Le marché aux livres de la rue Moutanabbi, du nom du célèbre poète irakien, est un havre de paix dans la capitale irakienne. Reportage de l'envoyée spéciale d'Europe 1.
Plus qu’une rue, Moutanabbi est une échappatoire en Irak. Tout le long de l’étroite artère bondée, des bouquinistes discutent près de leurs étals, des intellectuels refont le monde sur le banc des cafés.
Un havre de paix. Ce que l’on vient chercher ici va bien au-delà des livres. "Ici, je retrouve mes souvenirs, la belle époque, le Bagdad perdu des années 80", dit un passant. Pour un autre, "Moutanabbi est la seule rue encore vivante". Car, selon lui, "toutes les chances de vie sont perdues à Bagdad. Ici, bien sûr, le terrorisme est dans les discussions mais Moutanabbi est le seul endroit où l’on s’oxygène." L’attentat qui a visé la rue en 2007 est pourtant toujours dans les mémoires.

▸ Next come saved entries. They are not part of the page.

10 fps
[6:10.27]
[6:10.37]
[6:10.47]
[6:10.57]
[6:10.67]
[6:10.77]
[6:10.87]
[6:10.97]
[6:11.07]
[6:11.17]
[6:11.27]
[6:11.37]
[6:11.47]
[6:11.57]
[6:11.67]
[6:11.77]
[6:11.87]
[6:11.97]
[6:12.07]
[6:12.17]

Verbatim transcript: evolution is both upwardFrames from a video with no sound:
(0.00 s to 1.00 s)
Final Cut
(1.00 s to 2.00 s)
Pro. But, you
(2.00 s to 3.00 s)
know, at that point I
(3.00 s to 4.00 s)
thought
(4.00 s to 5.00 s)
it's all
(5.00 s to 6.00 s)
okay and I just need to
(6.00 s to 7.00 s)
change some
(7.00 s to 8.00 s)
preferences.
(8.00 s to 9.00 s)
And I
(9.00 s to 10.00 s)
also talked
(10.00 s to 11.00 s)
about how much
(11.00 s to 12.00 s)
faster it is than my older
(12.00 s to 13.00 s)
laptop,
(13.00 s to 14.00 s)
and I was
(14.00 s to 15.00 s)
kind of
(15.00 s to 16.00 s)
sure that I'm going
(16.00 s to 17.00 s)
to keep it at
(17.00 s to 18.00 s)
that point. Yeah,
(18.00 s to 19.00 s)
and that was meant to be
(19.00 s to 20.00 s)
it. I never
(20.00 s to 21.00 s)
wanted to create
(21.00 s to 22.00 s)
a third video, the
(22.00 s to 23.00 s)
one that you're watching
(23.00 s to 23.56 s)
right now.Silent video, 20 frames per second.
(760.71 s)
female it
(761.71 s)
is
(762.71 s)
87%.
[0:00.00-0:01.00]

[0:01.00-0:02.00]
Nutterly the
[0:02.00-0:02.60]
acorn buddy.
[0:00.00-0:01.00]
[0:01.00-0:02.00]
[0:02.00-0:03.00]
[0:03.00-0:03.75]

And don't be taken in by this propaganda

Moutanabbi et l'histoire de l'Irak. Seid Azam, marchand depuis 20 ans, témoigne de l’histoire irakienne à travers les goûts de ses clients. "Aujourd’hui, on me demande des livres de philosophie", explique-t-il. "Après la chute de Saddam en revanche, les gens voulaient les autobiographies des hommes politiques qui dénonçaient le régime. C’était l’époque où la vérité pouvait sortir."
Les femmes viennent y militer. Dans cette agora d’Irak, des politiques répondent à des interviews, des poètes déclament des vers devant des manifestations de femmes. Ici, nous sommes l’égale des hommes, dit une élégante professeur de sciences. En Irak, "on n’a pas cette culture de la femme qui sort de chez elle". Alors pour elle, aller rue Moutanabbi est un acte militant : "En fréquentant cette rue, on encourage les femmes à venir ici, à avoir un rôle dans la société. Je leur dis : ‘Assez d’isolement, montrez-vous!'" Elle vient chaque vendredi pour militer et pour savourer cette liberté qui s’étend sur ce kilomètre hors du temps.